Sunday, March 26, 2017

Bound to the Past #1

I had never gotten the chance to see "The Empire Strikes Back" theatrically. Life was as Billy Crystal's Fernando called it, "Crazy-go-nuts". My Dad, who had taken several of us to see the original "Star Wars" in its initial run, had passed away. There wasn't time to go "to the show" anymore during that period, really.

I did catch "Empire" theatrically in a re-release sometime in the summer of 1981 in Marshfield, Wisconsin, but that, my friends, is truly irrelevant and sadly anti-climactic.

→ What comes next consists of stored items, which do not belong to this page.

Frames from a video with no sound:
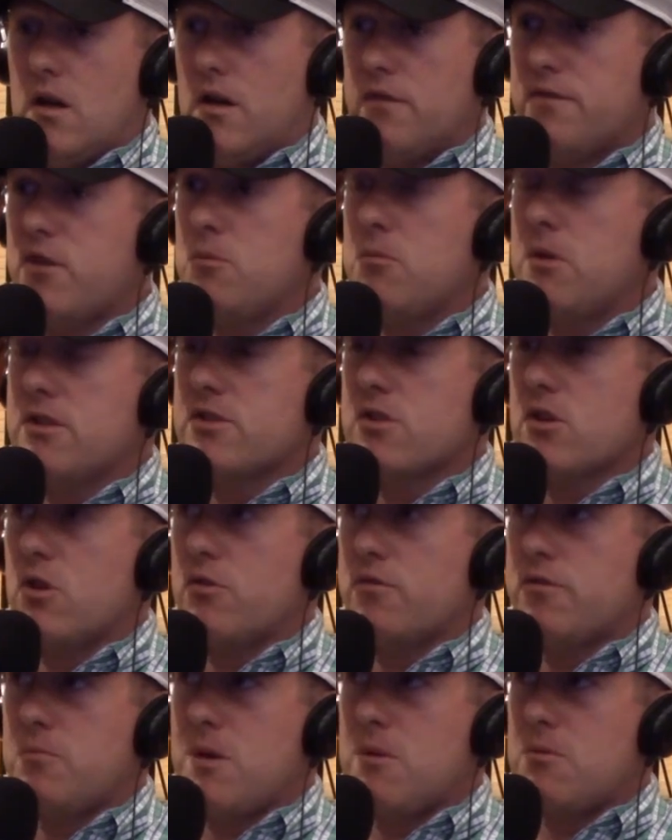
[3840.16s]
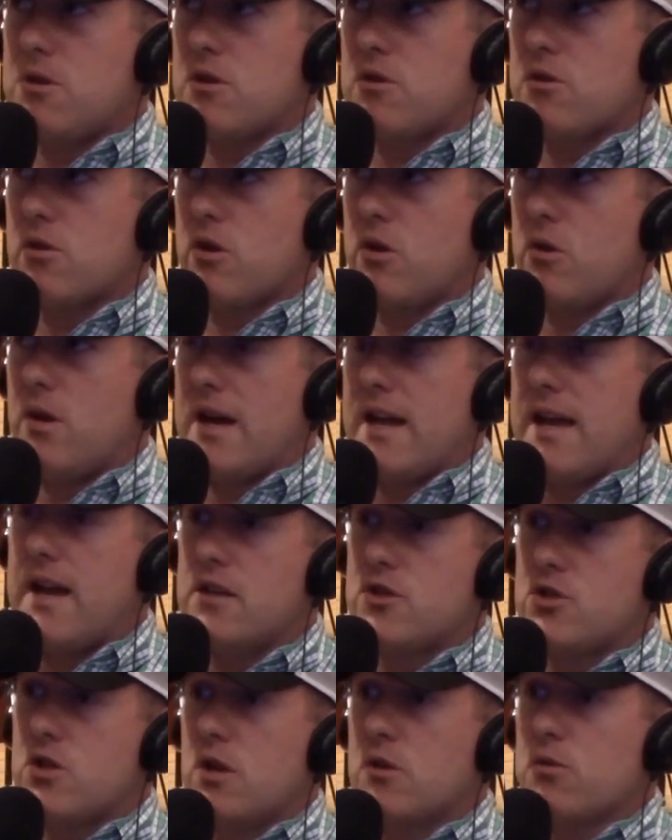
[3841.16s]
few months ago, maybe a year ago, I
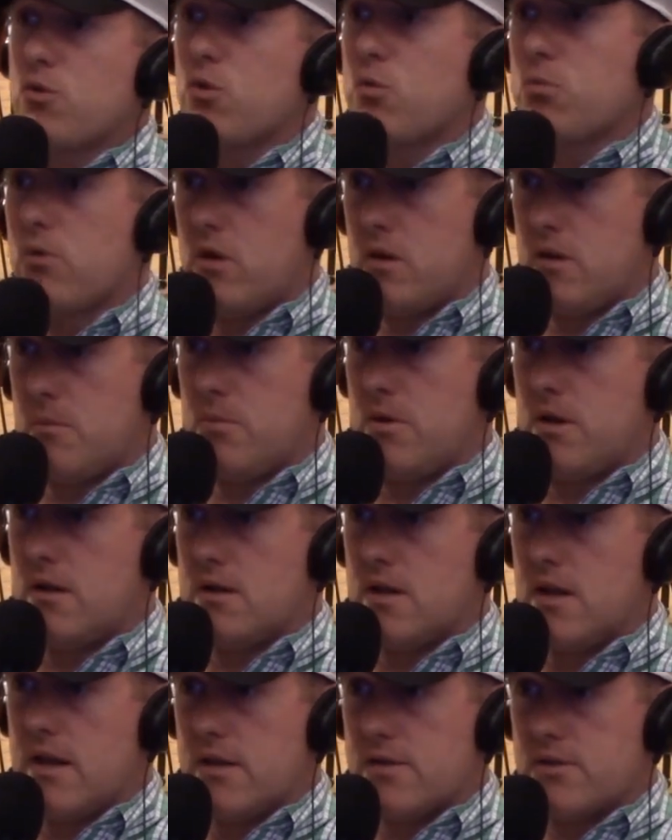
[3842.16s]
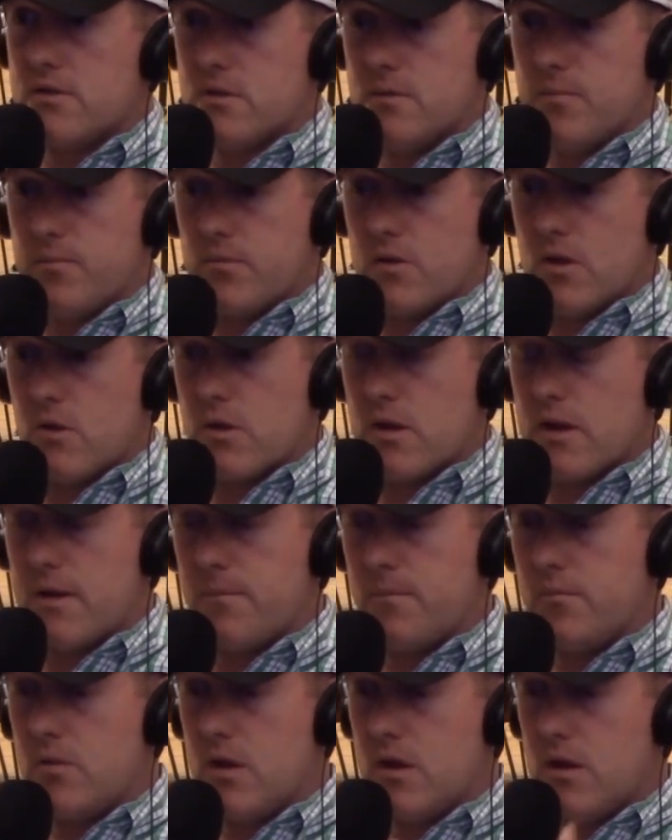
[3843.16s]
had John Gruber on the podcast, okay,
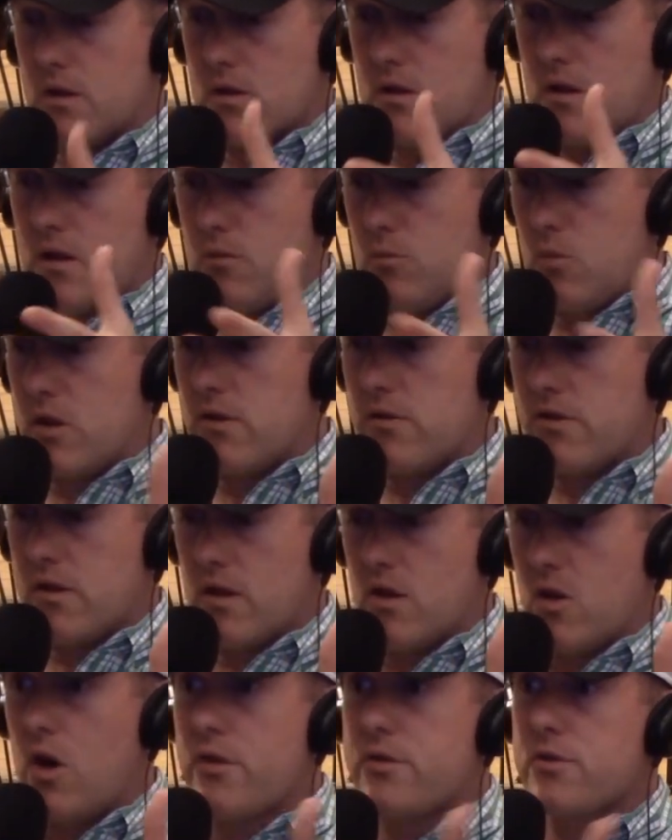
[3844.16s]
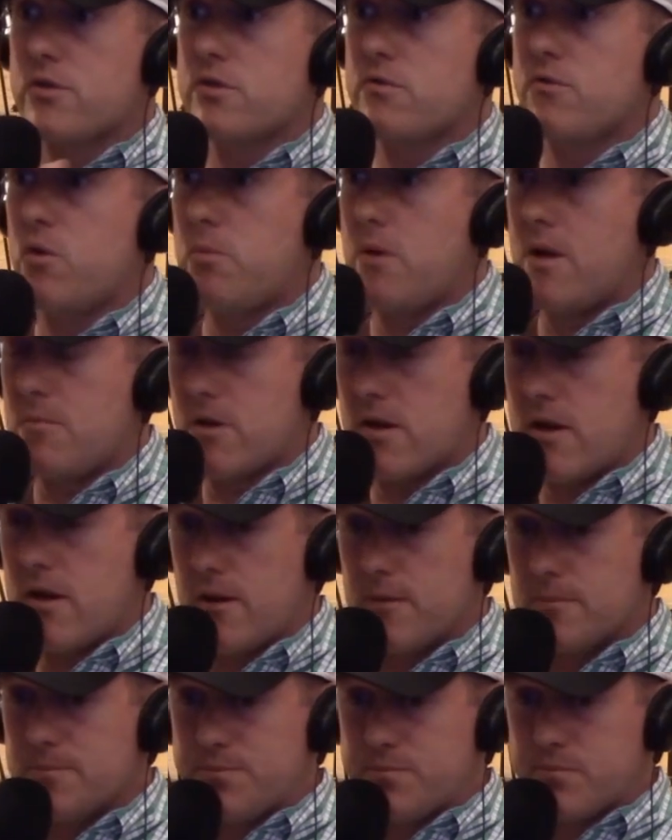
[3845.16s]
one of the authors of
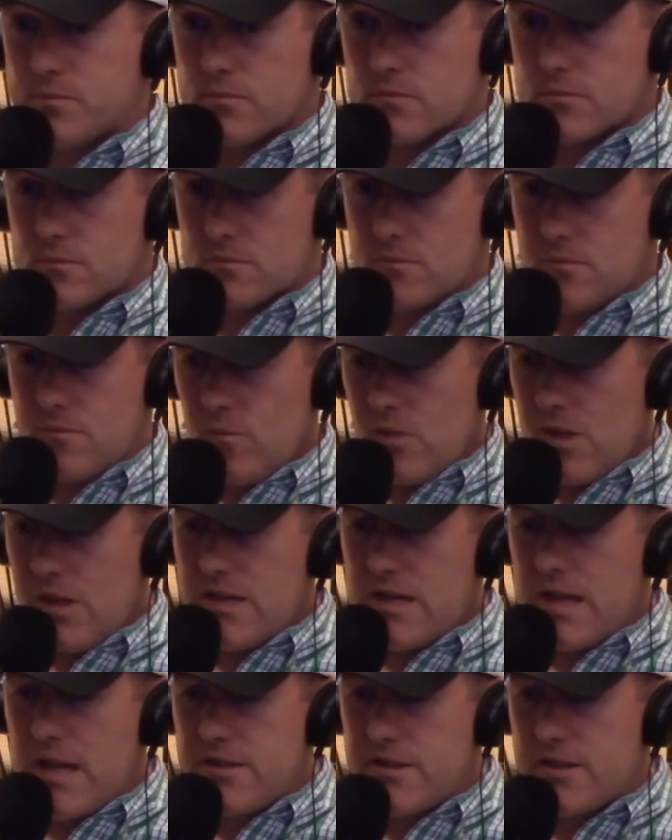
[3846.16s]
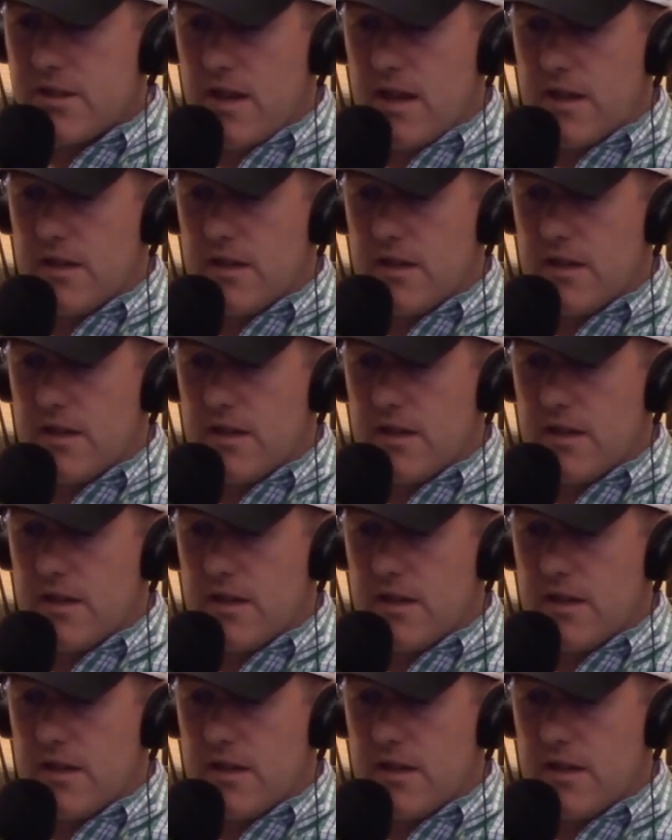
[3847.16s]
Obamacare, the ACA.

Anyway, in a drug store somewhere, my Mom and I had stumbled across a paperback-sized version of the Marvel Comics graphic-novel styled novelization. I was exceedingly thrilled. At least I would know what the hell happened. I guess you could call what I was feeling relief, really.   I began reading it on the ride home, and thanked my dear mother about 235 times in the process.

When discussing the epic film (which has since become my favorite in the long-winded series) at school with my chums, I would now at least know what the Hoth I was talking about. I still acted as though I had seen the film going forward. For the opposite to be true would be a disgrace.

Several years prior, I had an over sized (what comic book nerfherders call "Treasury-sized") edition of the whole Marvel schpiel of the original 1977 classic. I loved that thing. I brutalized it in the process. Alas, at the age of 6, you didn't prospect comic books, man. You read the damn things.

Over and Over.

I can now glowingly re-read that masterpiece thanks to Frank and Mary, my mother and father-in-law, as last Christmas they purchased me the entire thing in a glorious hardbound edition. When I re-read it, I physically experienced an explosive wave of nostalgia. I wish there was a single-word encapsulation of that emotion. Sorry I can't do that for you, but my regret is overcome by my sadness at my own verbal ineptitude.

The "Empire" paperback isn't quite as cool as the original, but it still means a lot to me to this day. Great work by writer Archie Godwin, whose name comes up to this day as creator of the great Luke Cage character, a superhero who has a great show running on Netflix.  The pencils by Al Williamson and Carlos Garzon were pretty slick. Yeoman's work by all 3 gentleman.

I also loved the paperback size as opposed to the Treasury, it's one distinct advantage. For that sizing made lugging it around easier and less damaging.  After all, this was the melding of Comic Books and the Star Wars universe, and it aint to be played with.